Jing Pengyu, Liang Ying, Tan Zhijun, Yan Xiaolong, Lei Jie, Ni Yunfeng, Zhu Ximing, Qiu Chun, Wang Jian, Ge Peng, Zhang Yong, Wang Lv, Zhao Nan, Zhang Yong, Wang Juan, Wang Yan, Zheng Chunlong, Shao Qiongjie, Zhang Haiyue, Yang Zhe, Li Haichao, Fan Jiangjiang, Liu Siming, Kyriacou Kyriacos, Shang Lei, Gu Zhongping
Department of Thoracic Surgery, The Second Affiliated Hospital of the Fourth Military Medical University, Xi'an, China.
Department of Health Statistics, Ministry of Education Key Lab of Hazard Assessment and Control in Special Operational Environment, the Fourth Military Medical University, Xi'an, China.
Br J Cancer. 2025 Aug 7. doi: 10.1038/s41416-025-03110-5.
One-third of all lung cancer cases globally are reported in China. This study evaluated the symptom management efficacy of an electronic patient-reported outcomes (ePRO)-based intervention for postoperative symptoms like pain and psychological distress after lung cancer surgery.
We included lung cancer surgery patients (April 2022-October 2023; age, 18-75 years) with ECOG scores of 0-2 and expected survival of >6 months and randomized them into control and intervention groups. The latter completed MDASI-LC and QLQ-C30 questionnaires, wherein high symptom scores prompted treatment recommendations; the former received routine care. Changes in symptom scores, daily function, and quality of life were evaluated over 12 weeks and 1 year through surveys and interviews for ePRO-based symptom management efficacy assessments.
Herein, 355 participants comprised intervention (n = 182) and control groups (n = 173). At 12 weeks, the former had significantly lower symptoms threshold [0 (0-1) vs. 1 (0-3)], lower symptom scores [adjusted mean difference, -0.527 (95% CI: -0.788 to -0.266)], and higher QOL scores (emotional function: 2.908; 95% CI: 0.600-5.216, P = 0.014; global health: 6.775; 95% CI: 3.967-9.583).
ePRO-based collaborative management effectively lessened postoperative burden and improved QOL beyond 6 months.
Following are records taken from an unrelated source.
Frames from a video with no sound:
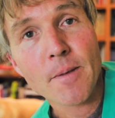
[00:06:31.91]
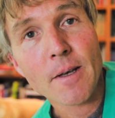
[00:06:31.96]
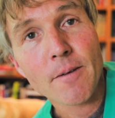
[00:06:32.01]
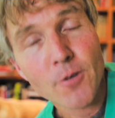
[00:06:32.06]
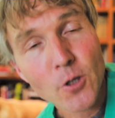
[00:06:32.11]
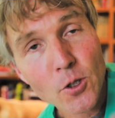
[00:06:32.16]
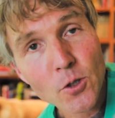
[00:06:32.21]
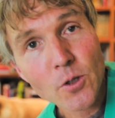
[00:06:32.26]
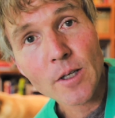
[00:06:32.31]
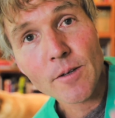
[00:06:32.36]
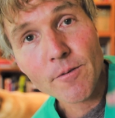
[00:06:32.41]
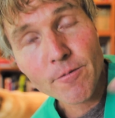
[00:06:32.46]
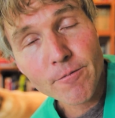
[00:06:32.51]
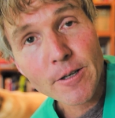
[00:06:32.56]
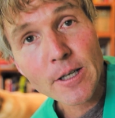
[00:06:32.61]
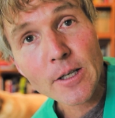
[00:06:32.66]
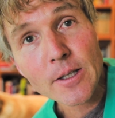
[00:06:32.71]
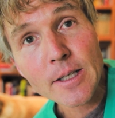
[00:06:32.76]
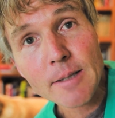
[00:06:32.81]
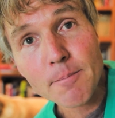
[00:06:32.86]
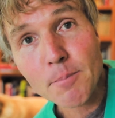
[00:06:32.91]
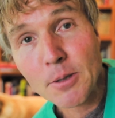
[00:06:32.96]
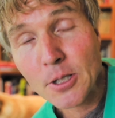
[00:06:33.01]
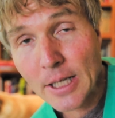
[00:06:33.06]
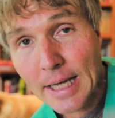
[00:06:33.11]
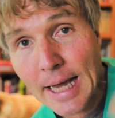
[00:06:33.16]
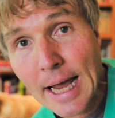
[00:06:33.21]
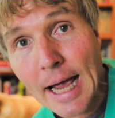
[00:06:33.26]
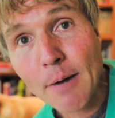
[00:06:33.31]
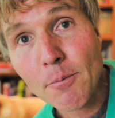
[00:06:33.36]
If you can feel it, but
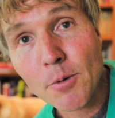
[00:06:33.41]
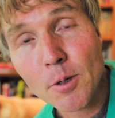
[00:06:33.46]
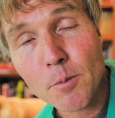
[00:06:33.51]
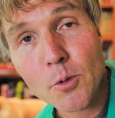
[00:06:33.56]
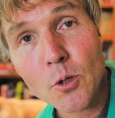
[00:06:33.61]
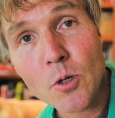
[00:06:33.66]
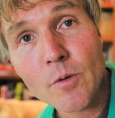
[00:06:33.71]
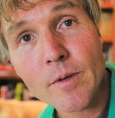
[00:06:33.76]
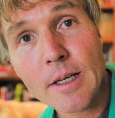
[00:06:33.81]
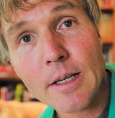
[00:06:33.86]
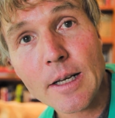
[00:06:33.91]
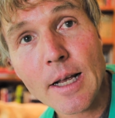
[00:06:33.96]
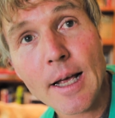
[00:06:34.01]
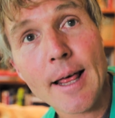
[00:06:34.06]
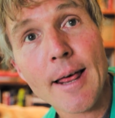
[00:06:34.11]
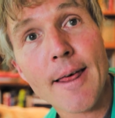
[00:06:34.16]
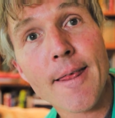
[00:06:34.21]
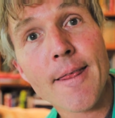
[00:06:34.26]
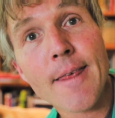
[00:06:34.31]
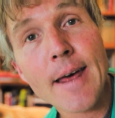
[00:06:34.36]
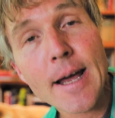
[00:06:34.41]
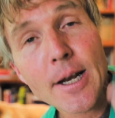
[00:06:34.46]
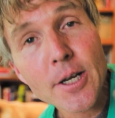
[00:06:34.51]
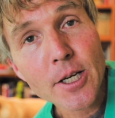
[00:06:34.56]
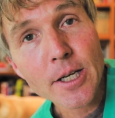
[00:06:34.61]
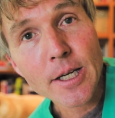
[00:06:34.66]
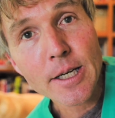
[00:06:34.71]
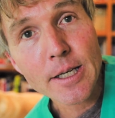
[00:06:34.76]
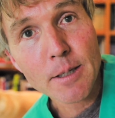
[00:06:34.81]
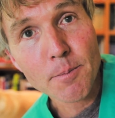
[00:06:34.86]
you can't remove it, then
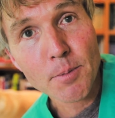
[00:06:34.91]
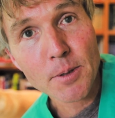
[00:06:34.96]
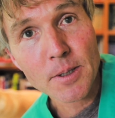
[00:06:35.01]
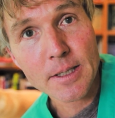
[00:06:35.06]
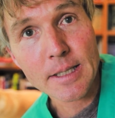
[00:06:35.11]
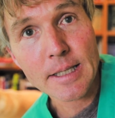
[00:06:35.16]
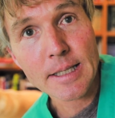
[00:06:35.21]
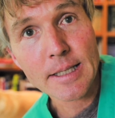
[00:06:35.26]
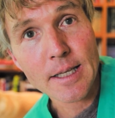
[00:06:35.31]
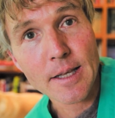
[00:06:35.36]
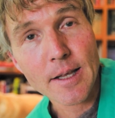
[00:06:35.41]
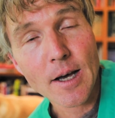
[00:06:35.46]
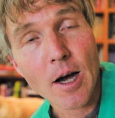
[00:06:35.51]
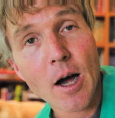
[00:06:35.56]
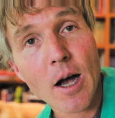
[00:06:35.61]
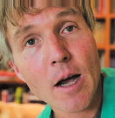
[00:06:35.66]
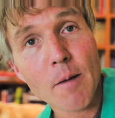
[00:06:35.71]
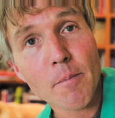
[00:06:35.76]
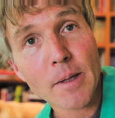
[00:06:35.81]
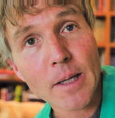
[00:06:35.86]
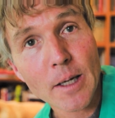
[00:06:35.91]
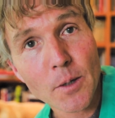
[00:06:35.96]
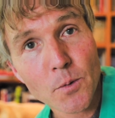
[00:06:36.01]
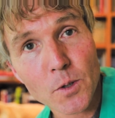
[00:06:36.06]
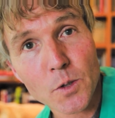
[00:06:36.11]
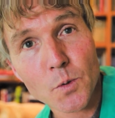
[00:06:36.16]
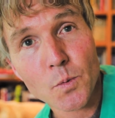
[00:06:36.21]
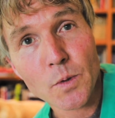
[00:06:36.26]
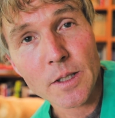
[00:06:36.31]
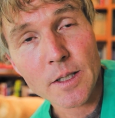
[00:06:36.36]
you need to proceed to the Heimlich,
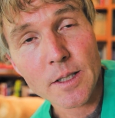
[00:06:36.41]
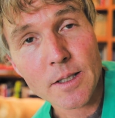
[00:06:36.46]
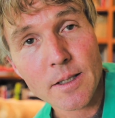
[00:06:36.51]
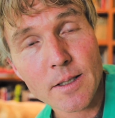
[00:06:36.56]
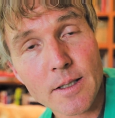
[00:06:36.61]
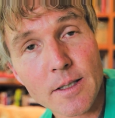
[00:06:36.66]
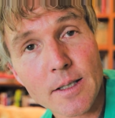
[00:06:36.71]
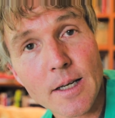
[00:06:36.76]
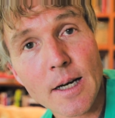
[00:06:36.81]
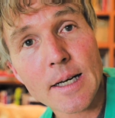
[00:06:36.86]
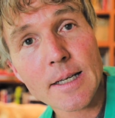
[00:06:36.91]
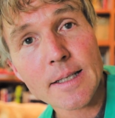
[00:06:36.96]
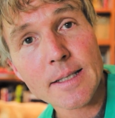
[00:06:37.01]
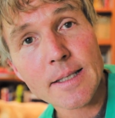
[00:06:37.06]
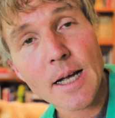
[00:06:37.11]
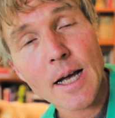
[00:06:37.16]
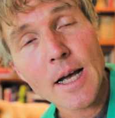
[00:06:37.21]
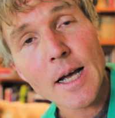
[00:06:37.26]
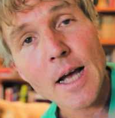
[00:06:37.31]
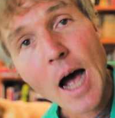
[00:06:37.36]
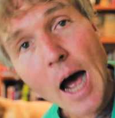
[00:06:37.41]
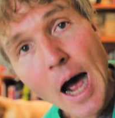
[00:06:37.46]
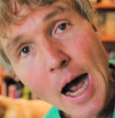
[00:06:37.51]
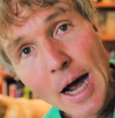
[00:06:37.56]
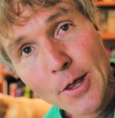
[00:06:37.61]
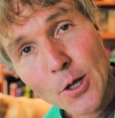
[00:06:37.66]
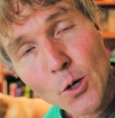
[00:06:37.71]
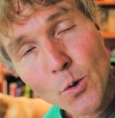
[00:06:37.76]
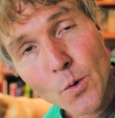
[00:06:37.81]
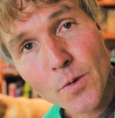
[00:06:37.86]
which we just discussed,
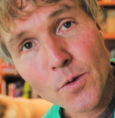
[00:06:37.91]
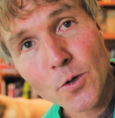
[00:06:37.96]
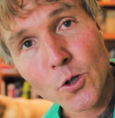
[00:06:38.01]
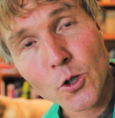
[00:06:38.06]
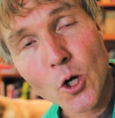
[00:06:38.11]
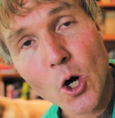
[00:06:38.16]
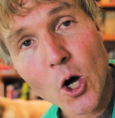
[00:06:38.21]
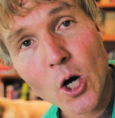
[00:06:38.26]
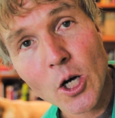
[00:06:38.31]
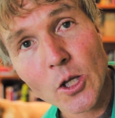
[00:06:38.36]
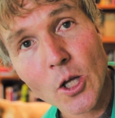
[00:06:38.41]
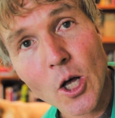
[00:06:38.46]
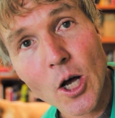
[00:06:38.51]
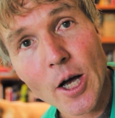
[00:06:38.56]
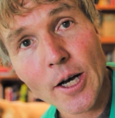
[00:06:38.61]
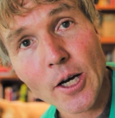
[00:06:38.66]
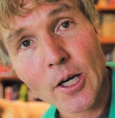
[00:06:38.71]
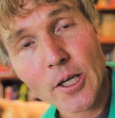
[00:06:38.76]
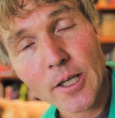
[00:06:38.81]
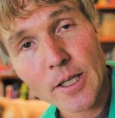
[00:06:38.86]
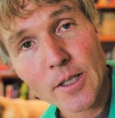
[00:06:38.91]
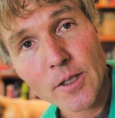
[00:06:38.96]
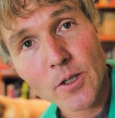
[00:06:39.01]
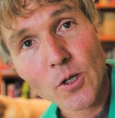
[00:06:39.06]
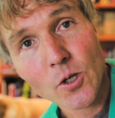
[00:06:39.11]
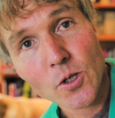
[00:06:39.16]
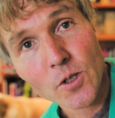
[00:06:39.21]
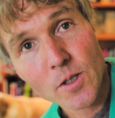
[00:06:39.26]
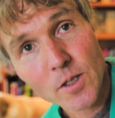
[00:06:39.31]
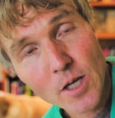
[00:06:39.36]
either with your dog lying on his
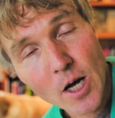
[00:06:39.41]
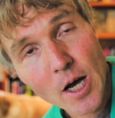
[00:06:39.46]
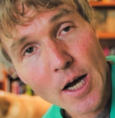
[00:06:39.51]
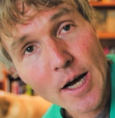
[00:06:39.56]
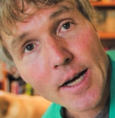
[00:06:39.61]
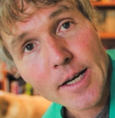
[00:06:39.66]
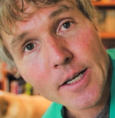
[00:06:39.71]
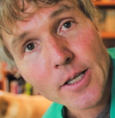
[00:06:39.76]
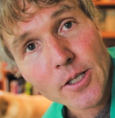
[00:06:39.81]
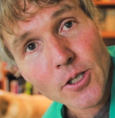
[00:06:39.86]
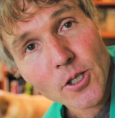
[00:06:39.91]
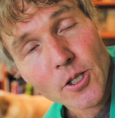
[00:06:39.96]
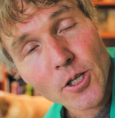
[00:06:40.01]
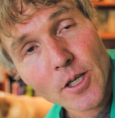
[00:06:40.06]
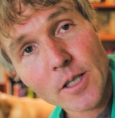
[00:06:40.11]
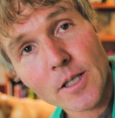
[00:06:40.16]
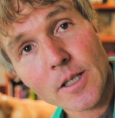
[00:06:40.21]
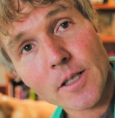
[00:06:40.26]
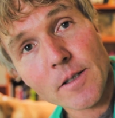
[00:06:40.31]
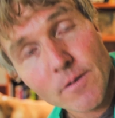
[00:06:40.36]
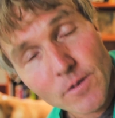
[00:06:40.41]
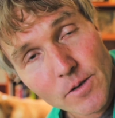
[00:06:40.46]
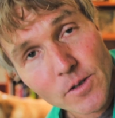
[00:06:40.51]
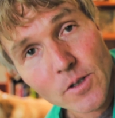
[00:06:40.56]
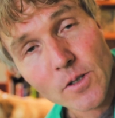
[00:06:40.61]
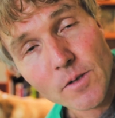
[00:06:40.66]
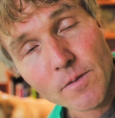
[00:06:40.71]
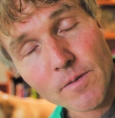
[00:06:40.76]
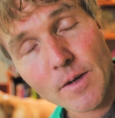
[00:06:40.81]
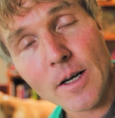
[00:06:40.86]
or her side, and you're gonna,
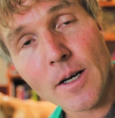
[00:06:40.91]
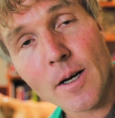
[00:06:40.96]
you know,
全球三分之一的肺癌病例在中国被报道。本研究评估了基于电子患者报告结局(ePRO)的干预措施对肺癌手术后疼痛和心理困扰等术后症状的管理效果。
我们纳入了2022年4月至2023年10月期间年龄在18至75岁、ECOG评分为0至2且预期生存期大于6个月的肺癌手术患者,并将他们随机分为对照组和干预组。干预组完成MDASI-LC和QLQ-C30问卷,其中高症状评分会提示治疗建议;对照组接受常规护理。通过调查和访谈评估12周和1年期间症状评分、日常功能和生活质量的变化,以评估基于ePRO的症状管理效果。
本研究中,355名参与者组成了干预组(n = 182)和对照组(n = 173)。在12周时,干预组的症状阈值显著更低[0(0 - 1)对1(0 - 3)],症状评分更低[调整后平均差异,-0.527(95%CI:-0.788至-0.266)],生活质量评分更高(情绪功能:2.908;95%CI:0.600 - 5.216,P = 0.014;总体健康:6.775;95%CI:3.967 - 9.583)。
基于ePRO的协作管理有效减轻了术后负担,并在6个月后改善了生活质量。